Tuesday, January 8, 2013

BOATS HAVE SOULS AND PERSONALITIES


BOATS HAVE SOULS AND PERSONALITIES
Lewis Keizer

We like to think we own a boat. But for good or for ill, we are also owned by the boat. Each of the eight boats that have owned me had a soul and a personality. So it is with all boats, power and sail. I took care of each one and passed it on in better condition than I had received it, and for that reason my boats always took care of me.




The somewhat inefficient placement of port and starboard navigation lights on the bows of modern boats is probably rooted in the ancient tradition of painting eyes on both bows. This honored and symbolized the soul of the boat, keeping a good lookout, and warding off danger at sea.



What is the soul of a boat? Well, first we must understand that soul is mind or consciousness. Everything created and built by us—cars, boats, houses, computers—has its own kind of intelligence or soul. But boats are way more soulful than cars, which have been around for only a century. Boats were being constructed by prehistoric cultures many thousands of years ago. More than any other human artifact, from earliest times boats were regarded as living beings with souls. Modern boat design has grown and evolved over the ages, and every modern boat shares in this psychic heritage.

The soul of a boat is rooted in an ancient, invisible, and ever-evolving reality of mathematics and esthetics committed to paper by a designer. It is immutable and doesn’t change with each new owner. Alberg designs draw from one kind of soul; Nathanael Herreshoff designs draw from another. By contrast, the personality of a boat is different even for boats of the same design, being dependent upon the physical build of that design done with variations of quality and detail by human hands. It can improve under the care of a knowledgeable owner or degrade through the neglect or poor seamanship of a boat abuser.

Whatever name is given to a boat merely reflects the mentality of its legal owner, not the boat. 
You can name your boat something flippant like Breaking Wind, but it doesn’t reflect its soul. The same boat will have many owners and many names.

But naming a boat can be a modern way of representing the soul and personality of that individual vessel. Boats have been traditionally referred to as “she” and given female names, probably because sailors and owners were men and women were considered to bring bad luck to a voyage. The male relationship with a boat was like a marriage with mutual responsibilities—I take care of you, and you take care of me. So men have often named their boats after women.
But souls don’t have gender and neither do boats. Today many responsible boat owners are women. In fact, looking online through ten thousand current boat names at http://10000boatnames.com/, the majority of them are genderless names like Andiamo, Carpe Diem, or Escapade. There are also many male names like Orion or Popeye.

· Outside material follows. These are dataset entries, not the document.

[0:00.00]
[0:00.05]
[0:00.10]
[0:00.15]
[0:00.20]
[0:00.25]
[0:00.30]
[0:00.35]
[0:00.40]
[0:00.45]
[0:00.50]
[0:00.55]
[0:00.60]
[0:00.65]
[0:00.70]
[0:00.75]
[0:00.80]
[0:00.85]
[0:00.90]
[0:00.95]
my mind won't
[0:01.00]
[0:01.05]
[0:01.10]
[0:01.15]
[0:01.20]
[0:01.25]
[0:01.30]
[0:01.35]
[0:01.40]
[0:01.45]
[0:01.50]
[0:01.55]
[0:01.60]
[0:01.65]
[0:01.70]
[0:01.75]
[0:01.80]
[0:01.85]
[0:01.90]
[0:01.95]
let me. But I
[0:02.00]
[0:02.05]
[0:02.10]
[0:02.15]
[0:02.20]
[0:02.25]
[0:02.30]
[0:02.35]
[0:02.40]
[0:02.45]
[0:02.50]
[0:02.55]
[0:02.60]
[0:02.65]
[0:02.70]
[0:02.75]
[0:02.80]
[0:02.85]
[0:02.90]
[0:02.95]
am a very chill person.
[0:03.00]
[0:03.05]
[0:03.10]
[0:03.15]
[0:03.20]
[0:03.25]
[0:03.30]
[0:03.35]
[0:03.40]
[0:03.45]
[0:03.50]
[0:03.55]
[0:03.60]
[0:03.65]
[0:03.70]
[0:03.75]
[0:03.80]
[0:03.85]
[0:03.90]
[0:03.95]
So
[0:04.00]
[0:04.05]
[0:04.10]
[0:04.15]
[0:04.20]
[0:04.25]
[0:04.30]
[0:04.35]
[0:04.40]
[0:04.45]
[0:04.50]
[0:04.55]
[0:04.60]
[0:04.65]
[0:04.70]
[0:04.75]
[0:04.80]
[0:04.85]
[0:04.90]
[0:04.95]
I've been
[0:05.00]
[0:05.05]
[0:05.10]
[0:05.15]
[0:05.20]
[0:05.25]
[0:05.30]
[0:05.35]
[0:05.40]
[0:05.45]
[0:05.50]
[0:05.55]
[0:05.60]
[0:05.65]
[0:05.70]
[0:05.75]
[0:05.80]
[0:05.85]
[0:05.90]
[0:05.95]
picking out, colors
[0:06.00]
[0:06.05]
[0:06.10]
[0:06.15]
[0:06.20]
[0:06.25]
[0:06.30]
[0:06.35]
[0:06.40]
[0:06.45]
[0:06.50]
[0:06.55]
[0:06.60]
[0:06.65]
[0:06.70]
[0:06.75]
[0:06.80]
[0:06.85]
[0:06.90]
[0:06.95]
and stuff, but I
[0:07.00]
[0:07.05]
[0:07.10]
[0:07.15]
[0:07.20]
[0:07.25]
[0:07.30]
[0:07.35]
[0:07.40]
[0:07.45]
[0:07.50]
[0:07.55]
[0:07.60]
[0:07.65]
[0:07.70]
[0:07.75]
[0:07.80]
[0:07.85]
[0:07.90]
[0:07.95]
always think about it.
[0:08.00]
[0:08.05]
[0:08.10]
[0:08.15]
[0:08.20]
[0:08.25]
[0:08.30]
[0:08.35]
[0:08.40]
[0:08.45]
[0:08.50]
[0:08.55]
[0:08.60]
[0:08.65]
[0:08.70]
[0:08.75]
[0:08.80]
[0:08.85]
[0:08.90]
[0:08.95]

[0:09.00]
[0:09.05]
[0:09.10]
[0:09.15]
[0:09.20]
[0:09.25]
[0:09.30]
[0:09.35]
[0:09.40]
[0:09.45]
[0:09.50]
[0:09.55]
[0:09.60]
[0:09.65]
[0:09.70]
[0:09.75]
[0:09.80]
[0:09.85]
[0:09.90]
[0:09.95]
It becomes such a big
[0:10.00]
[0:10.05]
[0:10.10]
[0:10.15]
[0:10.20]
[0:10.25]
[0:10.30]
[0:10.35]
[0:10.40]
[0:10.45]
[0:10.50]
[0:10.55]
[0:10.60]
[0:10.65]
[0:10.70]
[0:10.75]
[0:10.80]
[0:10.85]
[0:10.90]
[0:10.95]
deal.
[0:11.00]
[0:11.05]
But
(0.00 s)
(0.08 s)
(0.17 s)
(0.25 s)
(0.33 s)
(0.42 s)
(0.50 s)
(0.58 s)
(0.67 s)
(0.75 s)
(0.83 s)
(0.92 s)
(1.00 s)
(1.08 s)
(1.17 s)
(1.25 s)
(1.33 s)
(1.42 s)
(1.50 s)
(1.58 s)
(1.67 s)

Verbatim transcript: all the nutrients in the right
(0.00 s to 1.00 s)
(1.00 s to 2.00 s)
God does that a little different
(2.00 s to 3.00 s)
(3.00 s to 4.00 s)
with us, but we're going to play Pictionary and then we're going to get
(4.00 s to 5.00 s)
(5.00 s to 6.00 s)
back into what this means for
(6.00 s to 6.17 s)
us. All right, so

A walk through any marina reveals that there are responsible boat owners and boat abusers. Responsible owners make themselves knowledgeable so they can improve their boats, but abusers neglect and kill them. The personality of a boat—its performance, cosmetics, and market value—can be cultivated and improved by human ownership, but the invisible soul of a boat remains unchanged. Therefore it is the soul of a neglected good old boat—not the visible personality—that calls out to a sailor who falls in love with it and devotes himself to restoring it and bringing it back to life.

Boats have life-cycles. With love and care, they live long and grow old gracefully, but neglected they age prematurely and die. New boats straight from the factory have immature adolescent personalities with sawdust in fuel tanks, loose bolts in the bilge, and all kinds of issues that reveal themselves on a shakedown cruise. But as a new owner works to improve his boat’s personality, the vessel matures. It becomes more reliable, trustworthy, comfortable, and serviceable, and its invisible soul begins to shine brightly through its physical personality in performance and esthetics. There may be many pretty boats of the same design out there, but this especially loved one becomes the boat that turns heads and gets photographed.

My new-to-me Cape Dory 28 was maintained beautifully by the original owner from the time he took possession of it in 1978. He named it Levon after his Chesapeake Bay retriever and cruised it all over the Pacific several times.

A boat named after a dog? I don’t like to change boat names, but did I want to keep the name Levon? Did I want a boat with the soul of a dog, no matter how noble a dog it may have been?
But after a little internet research, I found that Levon is an Armenian name that means Lion and is pronounced “Lee-von,” like English Leon. Aha! A boat with the soul of a lion! I could live with that (especially since it came with the name already monogrammed on dishware, towels, and blankets). So my boat has a male name and is not a she, but a he. Our relationship will not be like a marriage, but a close friendship.




I started out by cheering up Levon’s personality with a complete new chain plate installation, dodger, canvas, and electrical upgrades including a windlass. Levon was quite attached to his original owner, but now he is so grateful for what I’m doing to give him another thirty-five years of life that he has taken quite a shine to me. I will take care of him, and he will take care of me out on the water.

Do I talk to Levon? Sometimes with words, but mostly in the silent communion of a singlehander. I admire his handsome Carl Alberg lines and rugged strength, solid hull, and intelligent, seakindly motion. We sail together, and that says it all.